- TASK REQUIREMENTS
Please write out the listing exactly, with nothing altered.

- RECORDS FOR THIS TASK

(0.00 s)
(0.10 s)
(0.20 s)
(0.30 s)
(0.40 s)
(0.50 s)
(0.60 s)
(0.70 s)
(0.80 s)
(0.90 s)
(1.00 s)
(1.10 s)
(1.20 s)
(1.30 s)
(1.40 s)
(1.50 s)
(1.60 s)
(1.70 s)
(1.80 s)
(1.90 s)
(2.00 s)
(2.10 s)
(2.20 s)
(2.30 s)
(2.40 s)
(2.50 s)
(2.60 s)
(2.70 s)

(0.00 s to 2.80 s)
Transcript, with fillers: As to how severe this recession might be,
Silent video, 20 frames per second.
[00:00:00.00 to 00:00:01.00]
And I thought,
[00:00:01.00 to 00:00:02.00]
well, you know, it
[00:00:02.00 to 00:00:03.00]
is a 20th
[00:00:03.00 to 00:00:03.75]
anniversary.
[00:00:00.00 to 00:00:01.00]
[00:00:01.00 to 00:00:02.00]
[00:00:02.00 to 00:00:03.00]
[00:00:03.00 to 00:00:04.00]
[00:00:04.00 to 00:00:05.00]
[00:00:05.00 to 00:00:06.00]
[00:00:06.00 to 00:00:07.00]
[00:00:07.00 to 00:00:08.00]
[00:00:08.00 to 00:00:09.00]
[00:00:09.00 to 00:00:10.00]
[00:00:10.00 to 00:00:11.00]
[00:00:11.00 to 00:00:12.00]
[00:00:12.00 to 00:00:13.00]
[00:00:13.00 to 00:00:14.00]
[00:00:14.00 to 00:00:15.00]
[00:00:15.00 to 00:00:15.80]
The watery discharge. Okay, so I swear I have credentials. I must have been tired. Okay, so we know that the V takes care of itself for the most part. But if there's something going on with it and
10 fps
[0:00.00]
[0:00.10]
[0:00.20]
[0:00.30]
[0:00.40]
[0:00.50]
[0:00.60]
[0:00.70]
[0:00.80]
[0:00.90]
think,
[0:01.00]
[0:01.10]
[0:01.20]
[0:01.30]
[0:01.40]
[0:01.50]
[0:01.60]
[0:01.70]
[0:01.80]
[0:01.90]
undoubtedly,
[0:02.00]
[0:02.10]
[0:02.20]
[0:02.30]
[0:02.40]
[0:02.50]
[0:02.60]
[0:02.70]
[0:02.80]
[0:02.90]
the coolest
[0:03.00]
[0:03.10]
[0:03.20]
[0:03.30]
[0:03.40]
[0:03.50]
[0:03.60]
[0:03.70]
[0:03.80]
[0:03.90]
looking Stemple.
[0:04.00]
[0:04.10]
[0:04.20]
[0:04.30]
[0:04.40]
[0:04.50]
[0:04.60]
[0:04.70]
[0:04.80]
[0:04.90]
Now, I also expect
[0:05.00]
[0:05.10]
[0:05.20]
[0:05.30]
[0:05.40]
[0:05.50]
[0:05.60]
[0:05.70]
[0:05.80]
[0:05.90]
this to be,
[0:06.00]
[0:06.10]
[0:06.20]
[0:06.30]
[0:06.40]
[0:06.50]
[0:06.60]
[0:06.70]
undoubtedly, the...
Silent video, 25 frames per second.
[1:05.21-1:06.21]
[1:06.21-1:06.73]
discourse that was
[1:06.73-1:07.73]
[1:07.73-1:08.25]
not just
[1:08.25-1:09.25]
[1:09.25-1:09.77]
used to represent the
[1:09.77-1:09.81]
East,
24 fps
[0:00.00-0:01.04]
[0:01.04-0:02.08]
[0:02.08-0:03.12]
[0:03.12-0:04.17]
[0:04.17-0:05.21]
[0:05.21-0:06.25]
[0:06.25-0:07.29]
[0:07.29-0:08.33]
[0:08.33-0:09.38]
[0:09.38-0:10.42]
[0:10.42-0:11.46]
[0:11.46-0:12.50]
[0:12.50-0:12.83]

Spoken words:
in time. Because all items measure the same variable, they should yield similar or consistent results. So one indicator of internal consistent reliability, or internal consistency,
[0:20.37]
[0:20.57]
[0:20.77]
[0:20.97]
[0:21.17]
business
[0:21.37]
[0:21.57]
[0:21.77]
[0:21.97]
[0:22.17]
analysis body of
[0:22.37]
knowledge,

- RESULT OF THIS EXERCISE
(0.00 s)
(0.10 s)
(0.20 s)
(0.30 s)
(0.40 s)
(0.50 s)
(0.60 s)
(0.70 s)
(0.80 s)
(0.90 s)
(1.00 s)
(1.10 s)
(1.20 s)
(1.30 s)
(1.40 s)
(1.50 s)
(1.60 s)
(1.70 s)
(1.80 s)
(1.90 s)
(2.00 s)
(2.10 s)
(2.20 s)
(2.30 s)
(2.40 s)
(2.50 s)
(2.60 s)
(2.70 s)

(0.00 s to 2.80 s)
Transcript, with fillers: As to how severe this recession might be,
Silent video, 20 frames per second.
[00:00:00.00 to 00:00:01.00]
And I thought,
[00:00:01.00 to 00:00:02.00]
well, you know, it
[00:00:02.00 to 00:00:03.00]
is a 20th
[00:00:03.00 to 00:00:03.75]
anniversary.
[00:00:00.00 to 00:00:01.00]
[00:00:01.00 to 00:00:02.00]
[00:00:02.00 to 00:00:03.00]
[00:00:03.00 to 00:00:04.00]
[00:00:04.00 to 00:00:05.00]
[00:00:05.00 to 00:00:06.00]
[00:00:06.00 to 00:00:07.00]
[00:00:07.00 to 00:00:08.00]
[00:00:08.00 to 00:00:09.00]
[00:00:09.00 to 00:00:10.00]
[00:00:10.00 to 00:00:11.00]
[00:00:11.00 to 00:00:12.00]
[00:00:12.00 to 00:00:13.00]
[00:00:13.00 to 00:00:14.00]
[00:00:14.00 to 00:00:15.00]
[00:00:15.00 to 00:00:15.80]
The watery discharge. Okay, so I swear I have credentials. I must have been tired. Okay, so we know that the V takes care of itself for the most part. But if there's something going on with it and
10 fps
[0:00.00]
[0:00.10]
[0:00.20]
[0:00.30]
[0:00.40]
[0:00.50]
[0:00.60]
[0:00.70]
[0:00.80]
[0:00.90]
think,
[0:01.00]
[0:01.10]
[0:01.20]
[0:01.30]
[0:01.40]
[0:01.50]
[0:01.60]
[0:01.70]
[0:01.80]
[0:01.90]
undoubtedly,
[0:02.00]
[0:02.10]
[0:02.20]
[0:02.30]
[0:02.40]
[0:02.50]
[0:02.60]
[0:02.70]
[0:02.80]
[0:02.90]
the coolest
[0:03.00]
[0:03.10]
[0:03.20]
[0:03.30]
[0:03.40]
[0:03.50]
[0:03.60]
[0:03.70]
[0:03.80]
[0:03.90]
looking Stemple.
[0:04.00]
[0:04.10]
[0:04.20]
[0:04.30]
[0:04.40]
[0:04.50]
[0:04.60]
[0:04.70]
[0:04.80]
[0:04.90]
Now, I also expect
[0:05.00]
[0:05.10]
[0:05.20]
[0:05.30]
[0:05.40]
[0:05.50]
[0:05.60]
[0:05.70]
[0:05.80]
[0:05.90]
this to be,
[0:06.00]
[0:06.10]
[0:06.20]
[0:06.30]
[0:06.40]
[0:06.50]
[0:06.60]
[0:06.70]
undoubtedly, the...
Silent video, 25 frames per second.
[1:05.21-1:06.21]
[1:06.21-1:06.73]
discourse that was
[1:06.73-1:07.73]
[1:07.73-1:08.25]
not just
[1:08.25-1:09.25]
[1:09.25-1:09.77]
used to represent the
[1:09.77-1:09.81]
East,
24 fps
[0:00.00-0:01.04]
[0:01.04-0:02.08]
[0:02.08-0:03.12]
[0:03.12-0:04.17]
[0:04.17-0:05.21]
[0:05.21-0:06.25]
[0:06.25-0:07.29]
[0:07.29-0:08.33]
[0:08.33-0:09.38]
[0:09.38-0:10.42]
[0:10.42-0:11.46]
[0:11.46-0:12.50]
[0:12.50-0:12.83]

Spoken words:
in time. Because all items measure the same variable, they should yield similar or consistent results. So one indicator of internal consistent reliability, or internal consistency,
[0:20.37]
[0:20.57]
[0:20.77]
[0:20.97]
[0:21.17]
business
[0:21.37]
[0:21.57]
[0:21.77]
[0:21.97]
[0:22.17]
analysis body of
[0:22.37]
knowledge,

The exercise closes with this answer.